La Terre des fils de Gipi (Futuropolis) remporte le Prix RTL de mars 2017.
Un lac. Après le chaos, un homme et ses deux fils survivent. Alentours, de rares congénères pour faire du troc et entretenir un semblant de relations sociales. Le père écrit régulièrement dans un cahier dont son analphabète progéniture aimerait connaître le contenu. Contexte apocalyptique ou non, les gènes de la rébellion adolescente et la barrière imposée par le paternel rendent les relations entre les trois individus tendues. Plus loin, les « fidèles » au nom d’un dieu de pacotille sévissent…
Après trois ans de silence, Gipi revient avec ce splendide La Terre des fils qui, sur fond d’environnement hostile et vicié – illustré tant par la nature que par les derniers acteurs locaux -, construit une nouvelle réflexion sur le passage à l’âge adulte et sur les carences en matière de sentiment.
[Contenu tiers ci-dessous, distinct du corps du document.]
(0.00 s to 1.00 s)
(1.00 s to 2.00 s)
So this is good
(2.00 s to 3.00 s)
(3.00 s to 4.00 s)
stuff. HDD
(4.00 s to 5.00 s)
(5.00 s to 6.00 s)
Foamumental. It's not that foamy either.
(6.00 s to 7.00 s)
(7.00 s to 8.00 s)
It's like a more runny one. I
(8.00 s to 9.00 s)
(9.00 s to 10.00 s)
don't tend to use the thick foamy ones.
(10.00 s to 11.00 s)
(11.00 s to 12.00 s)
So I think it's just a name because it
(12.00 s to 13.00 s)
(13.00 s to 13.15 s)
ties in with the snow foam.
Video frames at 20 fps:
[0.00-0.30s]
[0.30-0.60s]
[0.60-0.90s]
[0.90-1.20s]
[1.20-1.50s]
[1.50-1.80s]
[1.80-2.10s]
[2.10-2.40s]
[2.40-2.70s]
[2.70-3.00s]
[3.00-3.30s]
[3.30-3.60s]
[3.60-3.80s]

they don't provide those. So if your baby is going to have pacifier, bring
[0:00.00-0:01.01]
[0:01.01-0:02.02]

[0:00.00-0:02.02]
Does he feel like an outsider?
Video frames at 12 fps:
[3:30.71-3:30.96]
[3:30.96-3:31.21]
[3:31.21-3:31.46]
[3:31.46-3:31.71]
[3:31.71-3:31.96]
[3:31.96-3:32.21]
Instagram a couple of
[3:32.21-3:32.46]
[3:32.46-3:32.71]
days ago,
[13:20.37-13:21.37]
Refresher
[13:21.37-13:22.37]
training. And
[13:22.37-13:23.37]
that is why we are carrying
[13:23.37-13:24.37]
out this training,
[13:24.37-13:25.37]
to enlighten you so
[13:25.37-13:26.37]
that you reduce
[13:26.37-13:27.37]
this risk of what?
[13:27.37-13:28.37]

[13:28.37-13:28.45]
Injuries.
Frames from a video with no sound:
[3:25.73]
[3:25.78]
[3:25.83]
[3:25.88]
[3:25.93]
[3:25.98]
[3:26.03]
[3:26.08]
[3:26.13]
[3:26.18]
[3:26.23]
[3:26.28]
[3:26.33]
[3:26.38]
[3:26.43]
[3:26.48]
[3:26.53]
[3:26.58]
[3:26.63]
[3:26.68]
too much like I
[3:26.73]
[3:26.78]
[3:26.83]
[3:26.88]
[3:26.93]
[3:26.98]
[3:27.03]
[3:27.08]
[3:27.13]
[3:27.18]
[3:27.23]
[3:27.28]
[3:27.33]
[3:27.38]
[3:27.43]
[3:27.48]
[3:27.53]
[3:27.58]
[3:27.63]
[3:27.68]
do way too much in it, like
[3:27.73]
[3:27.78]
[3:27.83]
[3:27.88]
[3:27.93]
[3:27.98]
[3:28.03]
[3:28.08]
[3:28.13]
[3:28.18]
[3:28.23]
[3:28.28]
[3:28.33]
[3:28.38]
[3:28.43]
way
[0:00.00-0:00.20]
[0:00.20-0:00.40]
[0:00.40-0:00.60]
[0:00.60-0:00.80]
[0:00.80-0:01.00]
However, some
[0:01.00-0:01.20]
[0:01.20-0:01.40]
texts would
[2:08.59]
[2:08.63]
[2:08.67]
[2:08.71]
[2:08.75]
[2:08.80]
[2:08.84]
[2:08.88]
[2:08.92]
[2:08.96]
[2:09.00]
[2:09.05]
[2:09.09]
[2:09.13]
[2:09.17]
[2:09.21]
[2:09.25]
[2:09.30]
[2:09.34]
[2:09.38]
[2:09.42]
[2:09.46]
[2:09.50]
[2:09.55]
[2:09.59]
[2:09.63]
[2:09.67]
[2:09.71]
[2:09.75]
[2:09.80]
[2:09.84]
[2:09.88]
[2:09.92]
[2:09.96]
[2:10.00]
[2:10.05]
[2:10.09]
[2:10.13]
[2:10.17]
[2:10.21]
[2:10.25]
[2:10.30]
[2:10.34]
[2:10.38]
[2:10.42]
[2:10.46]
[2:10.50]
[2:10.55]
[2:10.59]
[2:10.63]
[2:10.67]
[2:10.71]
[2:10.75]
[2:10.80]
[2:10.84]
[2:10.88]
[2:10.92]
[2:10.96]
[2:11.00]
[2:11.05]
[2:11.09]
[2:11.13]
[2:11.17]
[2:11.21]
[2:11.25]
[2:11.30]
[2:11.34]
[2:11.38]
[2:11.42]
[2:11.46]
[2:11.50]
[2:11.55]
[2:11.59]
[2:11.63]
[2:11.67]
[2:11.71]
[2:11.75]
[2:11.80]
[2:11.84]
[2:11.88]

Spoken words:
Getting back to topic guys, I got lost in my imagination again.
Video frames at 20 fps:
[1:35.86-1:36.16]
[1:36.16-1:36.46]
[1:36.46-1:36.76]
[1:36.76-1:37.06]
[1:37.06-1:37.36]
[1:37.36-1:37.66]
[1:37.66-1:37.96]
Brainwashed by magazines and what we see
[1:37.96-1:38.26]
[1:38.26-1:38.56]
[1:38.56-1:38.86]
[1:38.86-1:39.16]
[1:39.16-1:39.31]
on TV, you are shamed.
Suivre les règles, apprendre à obéir lorsque l’inconnu et la curiosité sont des moteurs forts n’a rien d’évident.
Des coups de griffes au genre humain sont distribués. Sa capacité fulgurante à dégringoler l’échelle de l’évolution en un temps record pour sombrer dans les pires travers et la décadence est ici une évidence. En un temps record, par calcul autant que par urgence, l’illettrisme est devenu la norme et ne subsiste qu’un vocabulaire laid découlant des anciens usages sur les réseaux dits sociaux et les sms. Aussi consternant qu’accablant.
Dans ce récit intimiste dans un premier temps s’invitent le spectacle et l’action pour rendre compte de la barbarie ambiante et des rapports (in-)humains. Ce constat vaut également d’un point de vue graphique, la maîtrise du noir et blanc est époustouflante et s’illustre à maintes reprises, au seul bénéfice de l’histoire, sans chercher l’esbroufe. Grâce au « simple » crayon de Gipi, la pluie déverse des hallebardes, le brouillard est à couper au couteau, et le soleil agit comme une massue. En milieu d’album, une séquence onirique distille émotion et démonstration visuelle. L’épisode final démontre également une aisance avérée à composer des scènes parfois sauvages dans un milieu dense.
Si le côté spectaculaire a d’autant plus sa place qu’il est bien amené, l’essentiel n’est pas là ; pas plus que de savoir quelle étincelle a déclenché le chaos constitue une priorité. Le cahier – héritage laissé par le père – devient une obsession pour les fils comme pour celui qui suit leur évolution.
Retour sans faute et admirable d’un auteur indispensable, La Terre des fils marque ce début d’année 2017.